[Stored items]
BEGIN
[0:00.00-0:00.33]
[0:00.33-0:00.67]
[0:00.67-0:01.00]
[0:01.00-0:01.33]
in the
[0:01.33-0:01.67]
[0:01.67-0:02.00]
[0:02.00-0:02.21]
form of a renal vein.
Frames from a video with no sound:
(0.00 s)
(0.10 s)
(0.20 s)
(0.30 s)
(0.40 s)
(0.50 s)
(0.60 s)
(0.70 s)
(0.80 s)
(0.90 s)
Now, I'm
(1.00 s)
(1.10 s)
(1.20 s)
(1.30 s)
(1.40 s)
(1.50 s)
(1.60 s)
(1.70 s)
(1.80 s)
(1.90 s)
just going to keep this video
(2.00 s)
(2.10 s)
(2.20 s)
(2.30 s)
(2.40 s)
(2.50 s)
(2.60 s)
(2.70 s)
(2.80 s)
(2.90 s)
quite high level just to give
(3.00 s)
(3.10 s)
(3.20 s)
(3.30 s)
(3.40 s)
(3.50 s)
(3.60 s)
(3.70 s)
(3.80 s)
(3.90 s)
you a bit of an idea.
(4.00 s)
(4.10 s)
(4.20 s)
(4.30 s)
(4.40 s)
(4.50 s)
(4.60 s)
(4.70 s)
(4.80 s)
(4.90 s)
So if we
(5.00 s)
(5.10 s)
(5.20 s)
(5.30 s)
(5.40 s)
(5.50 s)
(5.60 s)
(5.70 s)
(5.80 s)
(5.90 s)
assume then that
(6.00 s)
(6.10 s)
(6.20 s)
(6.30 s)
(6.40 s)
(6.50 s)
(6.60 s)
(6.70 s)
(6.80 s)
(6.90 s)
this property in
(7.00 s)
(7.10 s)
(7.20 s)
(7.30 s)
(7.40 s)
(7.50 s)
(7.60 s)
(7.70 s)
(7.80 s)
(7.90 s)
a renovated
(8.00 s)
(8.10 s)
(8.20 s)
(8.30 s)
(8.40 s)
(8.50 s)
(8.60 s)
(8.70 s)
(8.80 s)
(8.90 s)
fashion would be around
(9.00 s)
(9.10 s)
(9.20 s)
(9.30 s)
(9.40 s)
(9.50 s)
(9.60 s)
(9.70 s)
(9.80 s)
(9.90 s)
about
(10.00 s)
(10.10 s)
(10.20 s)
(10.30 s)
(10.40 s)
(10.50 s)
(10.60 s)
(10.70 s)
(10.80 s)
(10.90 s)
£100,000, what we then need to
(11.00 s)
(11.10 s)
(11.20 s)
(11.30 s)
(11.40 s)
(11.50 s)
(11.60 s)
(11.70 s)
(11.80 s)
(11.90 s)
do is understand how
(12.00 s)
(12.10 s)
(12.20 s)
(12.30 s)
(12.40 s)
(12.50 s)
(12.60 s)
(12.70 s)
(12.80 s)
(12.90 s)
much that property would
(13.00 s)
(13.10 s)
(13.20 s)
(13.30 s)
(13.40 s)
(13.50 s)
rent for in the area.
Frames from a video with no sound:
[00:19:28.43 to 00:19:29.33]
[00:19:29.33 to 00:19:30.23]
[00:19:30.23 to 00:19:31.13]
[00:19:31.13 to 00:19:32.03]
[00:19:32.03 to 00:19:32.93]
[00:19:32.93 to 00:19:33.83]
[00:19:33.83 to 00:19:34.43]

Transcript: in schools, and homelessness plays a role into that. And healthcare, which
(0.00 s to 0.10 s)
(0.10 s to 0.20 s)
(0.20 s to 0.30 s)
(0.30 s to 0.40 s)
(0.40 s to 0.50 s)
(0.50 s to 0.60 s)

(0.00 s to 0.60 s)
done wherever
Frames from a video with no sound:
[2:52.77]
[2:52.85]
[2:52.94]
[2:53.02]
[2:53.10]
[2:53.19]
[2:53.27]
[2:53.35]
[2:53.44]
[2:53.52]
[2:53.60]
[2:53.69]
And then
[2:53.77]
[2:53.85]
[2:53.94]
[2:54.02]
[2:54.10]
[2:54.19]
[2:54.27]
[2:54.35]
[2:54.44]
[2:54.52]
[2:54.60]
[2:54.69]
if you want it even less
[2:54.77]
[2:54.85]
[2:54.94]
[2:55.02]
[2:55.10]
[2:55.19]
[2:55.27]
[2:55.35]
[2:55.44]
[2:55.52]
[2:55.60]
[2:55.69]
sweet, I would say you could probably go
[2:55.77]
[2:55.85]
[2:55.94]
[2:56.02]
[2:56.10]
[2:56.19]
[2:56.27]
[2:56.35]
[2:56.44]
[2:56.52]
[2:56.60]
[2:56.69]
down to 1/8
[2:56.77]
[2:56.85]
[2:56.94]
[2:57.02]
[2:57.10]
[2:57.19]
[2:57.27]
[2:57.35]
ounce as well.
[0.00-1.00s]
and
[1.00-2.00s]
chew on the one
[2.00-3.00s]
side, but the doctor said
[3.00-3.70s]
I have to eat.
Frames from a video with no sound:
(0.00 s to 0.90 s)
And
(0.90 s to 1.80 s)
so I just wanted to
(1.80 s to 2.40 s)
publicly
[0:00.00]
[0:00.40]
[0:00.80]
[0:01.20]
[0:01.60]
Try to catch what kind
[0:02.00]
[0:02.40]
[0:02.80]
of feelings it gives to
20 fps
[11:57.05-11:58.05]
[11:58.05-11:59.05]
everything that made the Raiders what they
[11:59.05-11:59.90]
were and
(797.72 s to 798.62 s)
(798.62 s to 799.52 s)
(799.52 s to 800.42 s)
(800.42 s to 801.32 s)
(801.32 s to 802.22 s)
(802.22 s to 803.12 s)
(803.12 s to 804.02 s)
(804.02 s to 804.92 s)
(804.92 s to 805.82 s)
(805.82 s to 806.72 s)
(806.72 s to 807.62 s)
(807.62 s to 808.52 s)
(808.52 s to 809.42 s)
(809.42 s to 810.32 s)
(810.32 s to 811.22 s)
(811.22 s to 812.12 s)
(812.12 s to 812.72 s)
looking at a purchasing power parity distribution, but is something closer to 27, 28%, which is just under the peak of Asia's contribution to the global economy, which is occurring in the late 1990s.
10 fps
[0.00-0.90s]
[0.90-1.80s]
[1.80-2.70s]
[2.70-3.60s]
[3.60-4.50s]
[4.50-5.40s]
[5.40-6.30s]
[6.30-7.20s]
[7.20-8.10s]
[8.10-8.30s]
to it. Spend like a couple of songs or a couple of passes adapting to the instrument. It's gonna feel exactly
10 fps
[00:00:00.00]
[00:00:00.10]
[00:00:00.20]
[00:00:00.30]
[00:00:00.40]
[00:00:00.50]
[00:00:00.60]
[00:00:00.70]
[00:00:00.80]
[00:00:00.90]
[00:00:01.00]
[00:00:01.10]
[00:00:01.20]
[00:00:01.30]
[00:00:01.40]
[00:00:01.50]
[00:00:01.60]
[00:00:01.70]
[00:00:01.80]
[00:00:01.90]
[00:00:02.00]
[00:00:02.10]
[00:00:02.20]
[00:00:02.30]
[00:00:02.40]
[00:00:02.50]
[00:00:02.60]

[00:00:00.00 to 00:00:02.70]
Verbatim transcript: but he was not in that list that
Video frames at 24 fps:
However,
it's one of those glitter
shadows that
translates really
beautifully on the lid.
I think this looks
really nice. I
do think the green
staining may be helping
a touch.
END
◆ Requirement:
Output the records again in full. Keep every character as written.

◆ Result for this exercise:
[0:00.00-0:00.33]
[0:00.33-0:00.67]
[0:00.67-0:01.00]
[0:01.00-0:01.33]
in the
[0:01.33-0:01.67]
[0:01.67-0:02.00]
[0:02.00-0:02.21]
form of a renal vein.
Frames from a video with no sound:
(0.00 s)
(0.10 s)
(0.20 s)
(0.30 s)
(0.40 s)
(0.50 s)
(0.60 s)
(0.70 s)
(0.80 s)
(0.90 s)
Now, I'm
(1.00 s)
(1.10 s)
(1.20 s)
(1.30 s)
(1.40 s)
(1.50 s)
(1.60 s)
(1.70 s)
(1.80 s)
(1.90 s)
just going to keep this video
(2.00 s)
(2.10 s)
(2.20 s)
(2.30 s)
(2.40 s)
(2.50 s)
(2.60 s)
(2.70 s)
(2.80 s)
(2.90 s)
quite high level just to give
(3.00 s)
(3.10 s)
(3.20 s)
(3.30 s)
(3.40 s)
(3.50 s)
(3.60 s)
(3.70 s)
(3.80 s)
(3.90 s)
you a bit of an idea.
(4.00 s)
(4.10 s)
(4.20 s)
(4.30 s)
(4.40 s)
(4.50 s)
(4.60 s)
(4.70 s)
(4.80 s)
(4.90 s)
So if we
(5.00 s)
(5.10 s)
(5.20 s)
(5.30 s)
(5.40 s)
(5.50 s)
(5.60 s)
(5.70 s)
(5.80 s)
(5.90 s)
assume then that
(6.00 s)
(6.10 s)
(6.20 s)
(6.30 s)
(6.40 s)
(6.50 s)
(6.60 s)
(6.70 s)
(6.80 s)
(6.90 s)
this property in
(7.00 s)
(7.10 s)
(7.20 s)
(7.30 s)
(7.40 s)
(7.50 s)
(7.60 s)
(7.70 s)
(7.80 s)
(7.90 s)
a renovated
(8.00 s)
(8.10 s)
(8.20 s)
(8.30 s)
(8.40 s)
(8.50 s)
(8.60 s)
(8.70 s)
(8.80 s)
(8.90 s)
fashion would be around
(9.00 s)
(9.10 s)
(9.20 s)
(9.30 s)
(9.40 s)
(9.50 s)
(9.60 s)
(9.70 s)
(9.80 s)
(9.90 s)
about
(10.00 s)
(10.10 s)
(10.20 s)
(10.30 s)
(10.40 s)
(10.50 s)
(10.60 s)
(10.70 s)
(10.80 s)
(10.90 s)
£100,000, what we then need to
(11.00 s)
(11.10 s)
(11.20 s)
(11.30 s)
(11.40 s)
(11.50 s)
(11.60 s)
(11.70 s)
(11.80 s)
(11.90 s)
do is understand how
(12.00 s)
(12.10 s)
(12.20 s)
(12.30 s)
(12.40 s)
(12.50 s)
(12.60 s)
(12.70 s)
(12.80 s)
(12.90 s)
much that property would
(13.00 s)
(13.10 s)
(13.20 s)
(13.30 s)
(13.40 s)
(13.50 s)
rent for in the area.
Frames from a video with no sound:
[00:19:28.43 to 00:19:29.33]
[00:19:29.33 to 00:19:30.23]
[00:19:30.23 to 00:19:31.13]
[00:19:31.13 to 00:19:32.03]
[00:19:32.03 to 00:19:32.93]
[00:19:32.93 to 00:19:33.83]
[00:19:33.83 to 00:19:34.43]

Transcript: in schools, and homelessness plays a role into that. And healthcare, which
(0.00 s to 0.10 s)
(0.10 s to 0.20 s)
(0.20 s to 0.30 s)
(0.30 s to 0.40 s)
(0.40 s to 0.50 s)
(0.50 s to 0.60 s)

(0.00 s to 0.60 s)
done wherever
Frames from a video with no sound:
[2:52.77]
[2:52.85]
[2:52.94]
[2:53.02]
[2:53.10]
[2:53.19]
[2:53.27]
[2:53.35]
[2:53.44]
[2:53.52]
[2:53.60]
[2:53.69]
And then
[2:53.77]
[2:53.85]
[2:53.94]
[2:54.02]
[2:54.10]
[2:54.19]
[2:54.27]
[2:54.35]
[2:54.44]
[2:54.52]
[2:54.60]
[2:54.69]
if you want it even less
[2:54.77]
[2:54.85]
[2:54.94]
[2:55.02]
[2:55.10]
[2:55.19]
[2:55.27]
[2:55.35]
[2:55.44]
[2:55.52]
[2:55.60]
[2:55.69]
sweet, I would say you could probably go
[2:55.77]
[2:55.85]
[2:55.94]
[2:56.02]
[2:56.10]
[2:56.19]
[2:56.27]
[2:56.35]
[2:56.44]
[2:56.52]
[2:56.60]
[2:56.69]
down to 1/8
[2:56.77]
[2:56.85]
[2:56.94]
[2:57.02]
[2:57.10]
[2:57.19]
[2:57.27]
[2:57.35]
ounce as well.
[0.00-1.00s]
and
[1.00-2.00s]
chew on the one
[2.00-3.00s]
side, but the doctor said
[3.00-3.70s]
I have to eat.
Frames from a video with no sound:
(0.00 s to 0.90 s)
And
(0.90 s to 1.80 s)
so I just wanted to
(1.80 s to 2.40 s)
publicly
[0:00.00]
[0:00.40]
[0:00.80]
[0:01.20]
[0:01.60]
Try to catch what kind
[0:02.00]
[0:02.40]
[0:02.80]
of feelings it gives to
20 fps
[11:57.05-11:58.05]
[11:58.05-11:59.05]
everything that made the Raiders what they
[11:59.05-11:59.90]
were and
(797.72 s to 798.62 s)
(798.62 s to 799.52 s)
(799.52 s to 800.42 s)
(800.42 s to 801.32 s)
(801.32 s to 802.22 s)
(802.22 s to 803.12 s)
(803.12 s to 804.02 s)
(804.02 s to 804.92 s)
(804.92 s to 805.82 s)
(805.82 s to 806.72 s)
(806.72 s to 807.62 s)
(807.62 s to 808.52 s)
(808.52 s to 809.42 s)
(809.42 s to 810.32 s)
(810.32 s to 811.22 s)
(811.22 s to 812.12 s)
(812.12 s to 812.72 s)
looking at a purchasing power parity distribution, but is something closer to 27, 28%, which is just under the peak of Asia's contribution to the global economy, which is occurring in the late 1990s.
10 fps
[0.00-0.90s]
[0.90-1.80s]
[1.80-2.70s]
[2.70-3.60s]
[3.60-4.50s]
[4.50-5.40s]
[5.40-6.30s]
[6.30-7.20s]
[7.20-8.10s]
[8.10-8.30s]
to it. Spend like a couple of songs or a couple of passes adapting to the instrument. It's gonna feel exactly
10 fps
[00:00:00.00]
[00:00:00.10]
[00:00:00.20]
[00:00:00.30]
[00:00:00.40]
[00:00:00.50]
[00:00:00.60]
[00:00:00.70]
[00:00:00.80]
[00:00:00.90]
[00:00:01.00]
[00:00:01.10]
[00:00:01.20]
[00:00:01.30]
[00:00:01.40]
[00:00:01.50]
[00:00:01.60]
[00:00:01.70]
[00:00:01.80]
[00:00:01.90]
[00:00:02.00]
[00:00:02.10]
[00:00:02.20]
[00:00:02.30]
[00:00:02.40]
[00:00:02.50]
[00:00:02.60]

[00:00:00.00 to 00:00:02.70]
Verbatim transcript: but he was not in that list that
Video frames at 24 fps:
However,
it's one of those glitter
shadows that
translates really
beautifully on the lid.
I think this looks
really nice. I
do think the green
staining may be helping
a touch.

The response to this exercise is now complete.